「いいよ、行って来てよ」

「ううん、ここにいる」


柔らかく断っていたが、なかなか引き下がらない彼女にだんだんイライラしてきた。何度か同じやりとりをしているうちに我慢できなくなった僕は、


「いいって言ってるじゃん!?」


と怒鳴るように言った。しまったと思うが遅く、辺りには気まずい空気が漂っている。
しかしそんな状況にもカノンは、


「ごめんごめん。じゃあ行って来るから、みんな行こう!!」


と、笑顔でみんなを先導しお化け屋敷に向かう。気まずさが残ったままのみんなもカノンと僕を交互に見て『じゃああとで』と彼女について行った。



自分のテンションの低さと、そのせいでカノンに対して酷い態度に自己嫌悪になる。ベンチに座って沈んでいると、


「ジュン!!」


と、遠くから僕を呼ぶ声がする。
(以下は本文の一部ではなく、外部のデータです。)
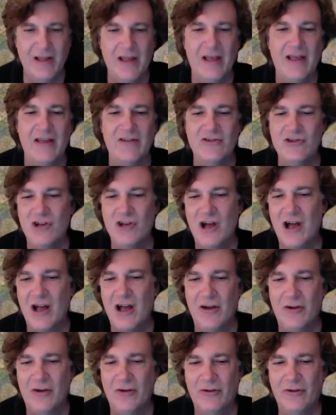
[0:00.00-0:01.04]
a
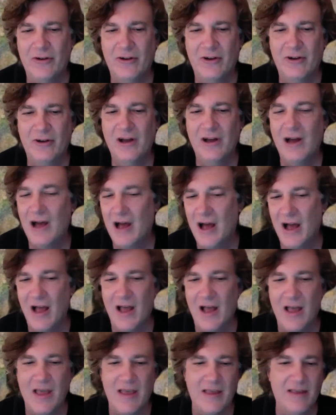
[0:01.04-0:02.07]
child
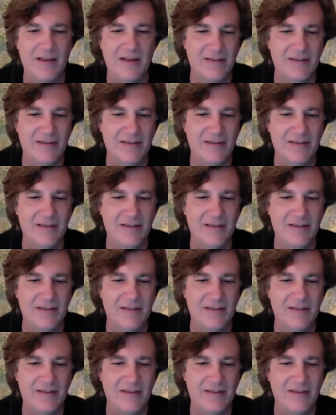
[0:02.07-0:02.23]
high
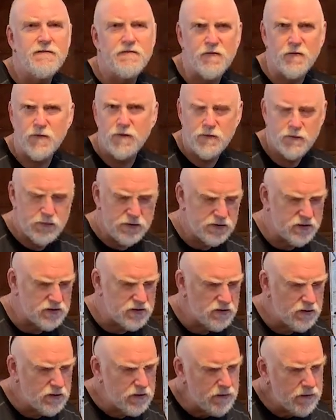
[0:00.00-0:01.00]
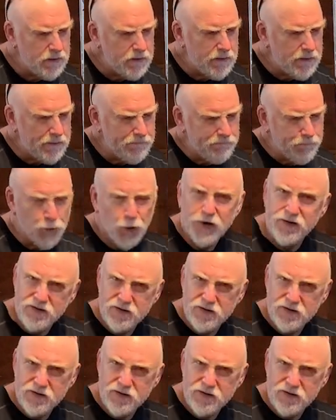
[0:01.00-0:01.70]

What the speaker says: Form is what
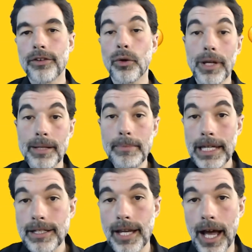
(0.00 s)
So in the
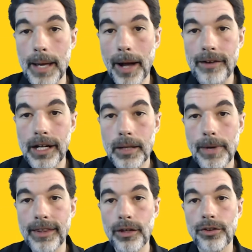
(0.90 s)
meantime, I
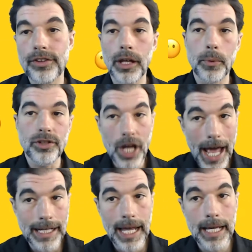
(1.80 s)
recommend that you stick with
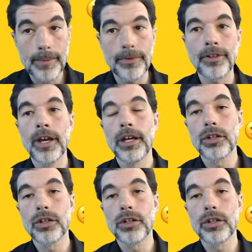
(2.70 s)
chat games,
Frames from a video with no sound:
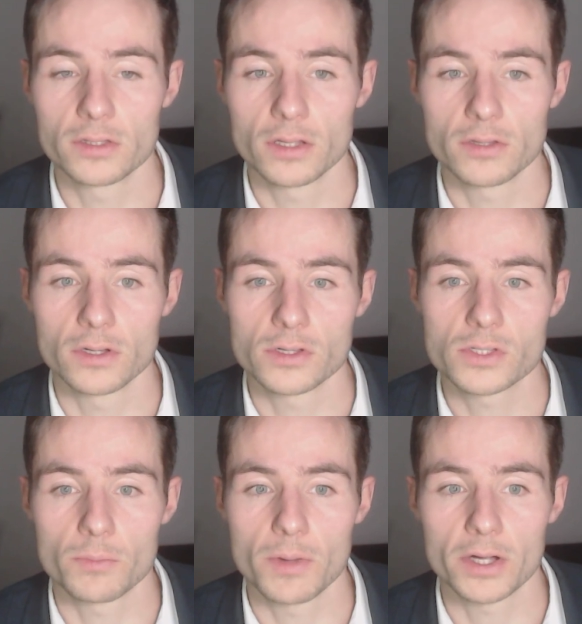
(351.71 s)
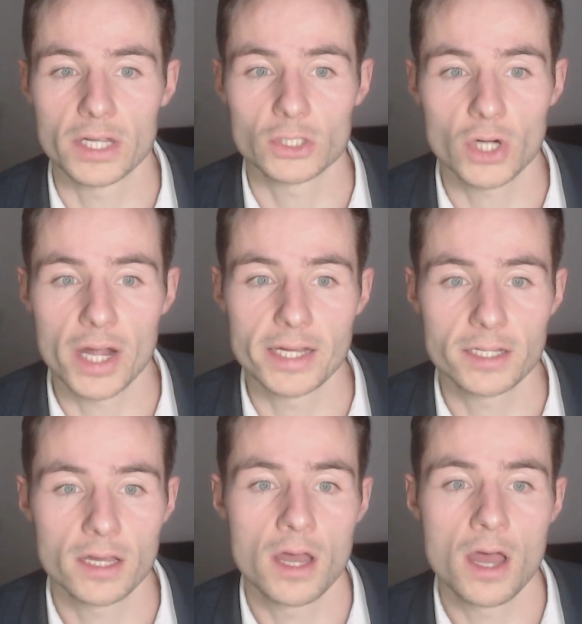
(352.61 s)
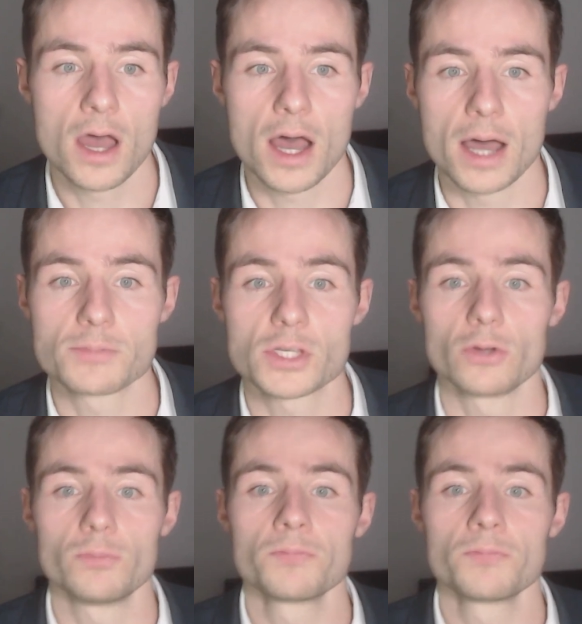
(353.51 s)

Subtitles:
a stock market trade. So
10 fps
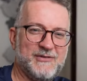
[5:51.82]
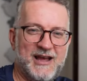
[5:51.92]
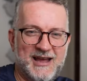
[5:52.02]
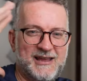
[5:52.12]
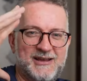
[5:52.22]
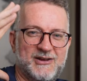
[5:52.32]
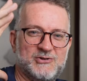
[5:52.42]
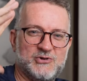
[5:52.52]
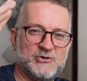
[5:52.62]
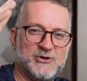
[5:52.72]
I
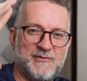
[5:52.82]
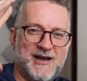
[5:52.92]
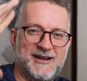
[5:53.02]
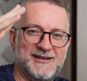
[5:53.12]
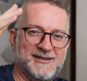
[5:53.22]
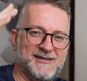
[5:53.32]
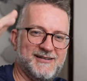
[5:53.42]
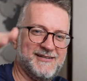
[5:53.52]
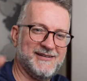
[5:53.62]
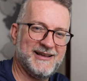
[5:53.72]
control your mind
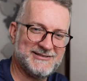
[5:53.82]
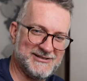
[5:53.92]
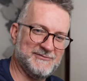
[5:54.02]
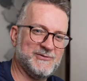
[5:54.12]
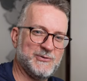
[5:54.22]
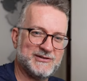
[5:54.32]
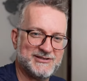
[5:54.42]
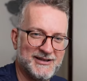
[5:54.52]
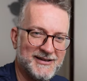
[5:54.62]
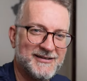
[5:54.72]
as an
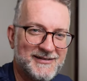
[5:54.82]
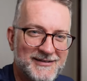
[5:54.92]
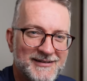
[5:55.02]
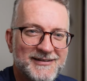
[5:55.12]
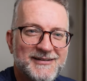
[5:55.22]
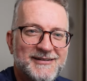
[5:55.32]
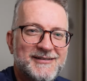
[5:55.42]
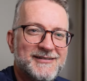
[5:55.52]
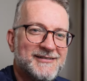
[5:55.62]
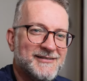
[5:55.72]
influencer.
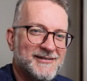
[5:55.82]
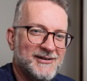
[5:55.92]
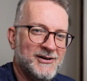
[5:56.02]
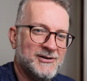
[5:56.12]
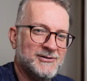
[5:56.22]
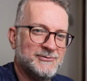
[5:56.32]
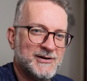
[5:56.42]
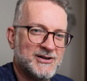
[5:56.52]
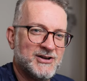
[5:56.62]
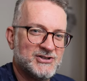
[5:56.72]
Oh
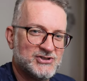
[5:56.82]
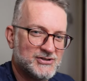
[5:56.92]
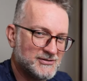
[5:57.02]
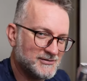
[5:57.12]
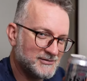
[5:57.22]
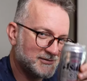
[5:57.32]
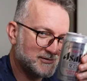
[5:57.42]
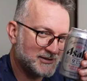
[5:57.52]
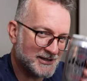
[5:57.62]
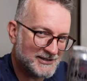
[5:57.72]
my gosh.
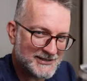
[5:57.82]
Cheers.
フミナだ。


「どうしたの?」

「私…実は怖いの苦手なの。だからジュンを言い訳に戻って来ちゃった。迷惑だったかな?」

「全然!!どうぞ」


そう言うと僕はフミナに隣に座ってもらった。
彼女が怖いのが苦手とは知らなかった。だからあの時も青ざめたタキと僕を理由に反対していたのか。何だか意外だ。